H. Jin, F. Zhiyi, Z. Yang, C. Ruicheng and Z. Lu, 2011. Test and Evaluation of Flute Protocol Client Program. Information Technology Journal, 10: 2147-2153.

DOI: 10.3923/itj.2011.2147.2153

URL: https://scialert.net/abstract/?doi=itj.2011.2147.2153
 
Received: June 27, 2011; Accepted: August 09, 2011; Published: September 24, 2011

INTRODUCTION

In the mobile multimedia broadcasting system, the file transfer protocol used to support transmission, download and updates of a variety of file, images, audio and video clips, software, services broadcasting information and of various metadata. As a large audience broadcast content, file transfer protocol must meet the massive scalability. In addition, the transport protocol also face the difference of channel and terminal, diversity of the transmission content, transmission reliability, congestion control and security issues and other challenges.

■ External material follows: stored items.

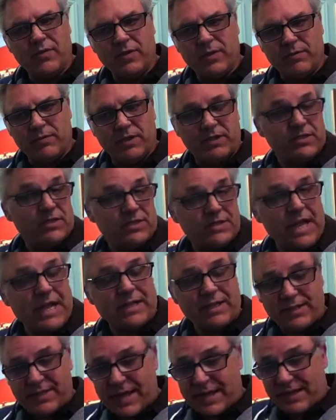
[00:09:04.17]
it's
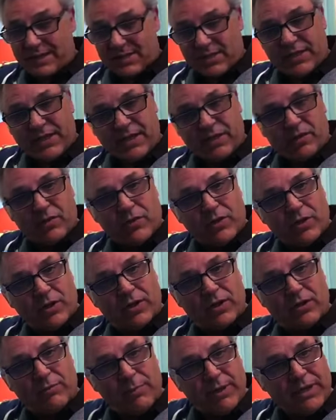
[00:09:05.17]
exactly that. It's a needle. They're
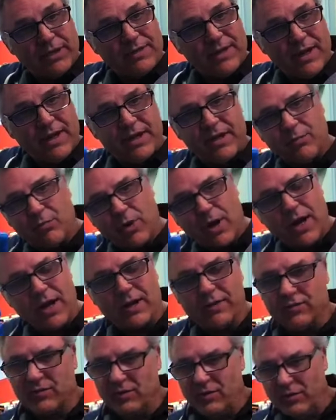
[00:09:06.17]
little bitty tiny
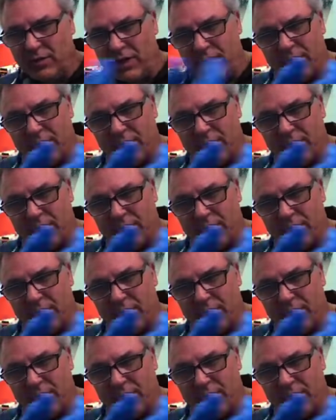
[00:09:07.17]
rods,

EU INSTINCT-WORLD (DVB, 2005; ETSI, 2004) (IP-based Networks, Services and Terminals for Converging Systems, Worldwide) integrated projects is to study the integration of DVB-H/T (Digital Video Broadcast-Handheld /Terrestrial) digital TV network and GPRS/UMTS (General Packet Radio Service/Universal Mobile Telecommunication System) mobile communication network. Our research projects are the Work Package 5 of INSTINCT-Terminal side API of the mobile digital TV and middleware. The project purpose is to develop proprietary middleware product for the domestic manufacturers of mobile digital broadcasting in the coming interactive TV services to provide field production and to seize the initiative.

The content of this study is the transmission protocol module of the contents in the Terminal side API of the mobile digital TV and middleware R and D projects. We focus on the characteristics, working principle, system design and code process of FLUTE File Transfer Protocol, final show the operating results.

FLUTE PROTOCOL ANALYSIS

FLUTE (Paila et al., 2004; Chu and Wong, 2008) (File Delivery over Unidirectional Transport) protocol is the preferred option of IP multicast transport protocol under the conditions of large-scale scalable, IPDC (IP Datacast) solutions in the DVB-H and MBMS (Multimedia Broadcast Multicast Service) solution in the 3G cellular networks both use FLUTE protocol as its content delivery protocol, aims to support handheld devices flexible and efficient mobile multimedia broadcasting applications.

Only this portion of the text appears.